Monsieur le garde des sceaux, je souhaite adresser ici, pour la énième fois, un réquisitoire contre le comité interministériel de prévention de la délinquance et de la radicalisation, le CIPDR. Projets de loi de finances rectificative après projets de loi de finances, nous demandons des évaluations de son action. Il serait temps ! Nous n’avons ni stratégie, ni statistiques, ni suivi. Or c’est extrêmement important, cela a été rappelé à plusieurs reprises au Sénat. Ainsi, la mission d’information conduite par Esther Benbassa et Catherine Troendlé sur les outils de la déradicalisation ou de la lutte contre la radicalisation ou de la reconstruction du lien citoyen – appelons cela comme on veut ! – a montré que ce maillon-là aussi était manquant, ce qui nous conduit à de très nombreuses incertitudes.

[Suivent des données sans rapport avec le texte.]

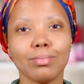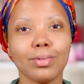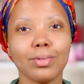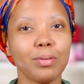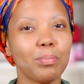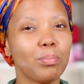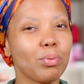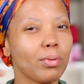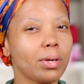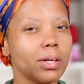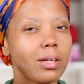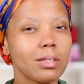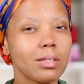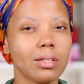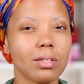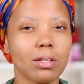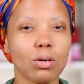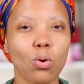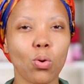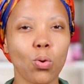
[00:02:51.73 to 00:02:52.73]
it brings
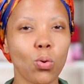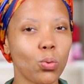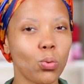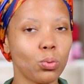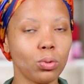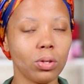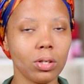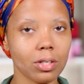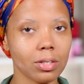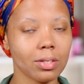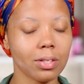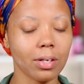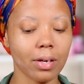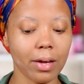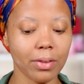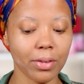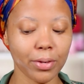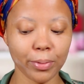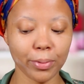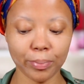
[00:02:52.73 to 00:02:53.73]
the whole look
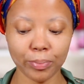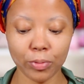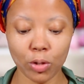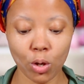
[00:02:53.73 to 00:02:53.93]
together.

Je vous renvoie aussi, mes chers collègues, au travail de la commission des lois et de la commission des affaires sociales sur les failles et les faiblesses de l’expertise psychiatrique – manque d’experts, surcharge de travail, rémunération ridicule…

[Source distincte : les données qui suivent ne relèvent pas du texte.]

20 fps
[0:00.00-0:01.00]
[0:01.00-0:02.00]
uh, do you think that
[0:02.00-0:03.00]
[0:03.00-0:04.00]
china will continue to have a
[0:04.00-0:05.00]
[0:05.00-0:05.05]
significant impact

D’ici au projet de loi de finances, monsieur le garde des sceaux, nous devrons nous pencher très attentivement sur la lutte contre la radicalisation. Nous pourrons évidemment voter ex post, comme d’habitude, de très nombreuses mesures d’ordre répressif. Il n’en demeure pas moins que la prévention est une sécurité qu’il nous faut absolument développer et évaluer. Sinon, nous n’aurons jamais les outils nécessaires pour lutter contre le terrorisme.
Enfin, d’ici à l’examen du projet de loi pour la confiance dans l’institution judiciaire, que vous portez actuellement à l’Assemblée nationale, nous pourrions procéder à une évaluation de l’article 729-2 du code de procédure pénale, qui permet des libérations conditionnelles sous condition d’expulsion. Combien de détenus, dangereux ou non, pourraient-ils se voir appliquer cette disposition ? Cette mesure est-elle susceptible de déplacer le curseur ? Il serait intéressant de le savoir.
Sur ces questions, le Sénat a toujours été aux côtés des ministres de l’intérieur et de la justice qui se sont succédé depuis 2015. Nous avons conscience de l’importance de l’unité nationale dans la lutte contre le terrorisme et dans la prévention, qui doit être placée au cœur du débat, et non « à côté ».
Nous voterons donc le texte proposé, même si, comme d’autres avant lui, celui-ci manquera de moyens humains et financiers. C’est pourquoi j’insiste sur les questions d’évaluation, monsieur le ministre, et j’espère que nous pourrons vous soutenir dans les textes, notamment financiers, à venir.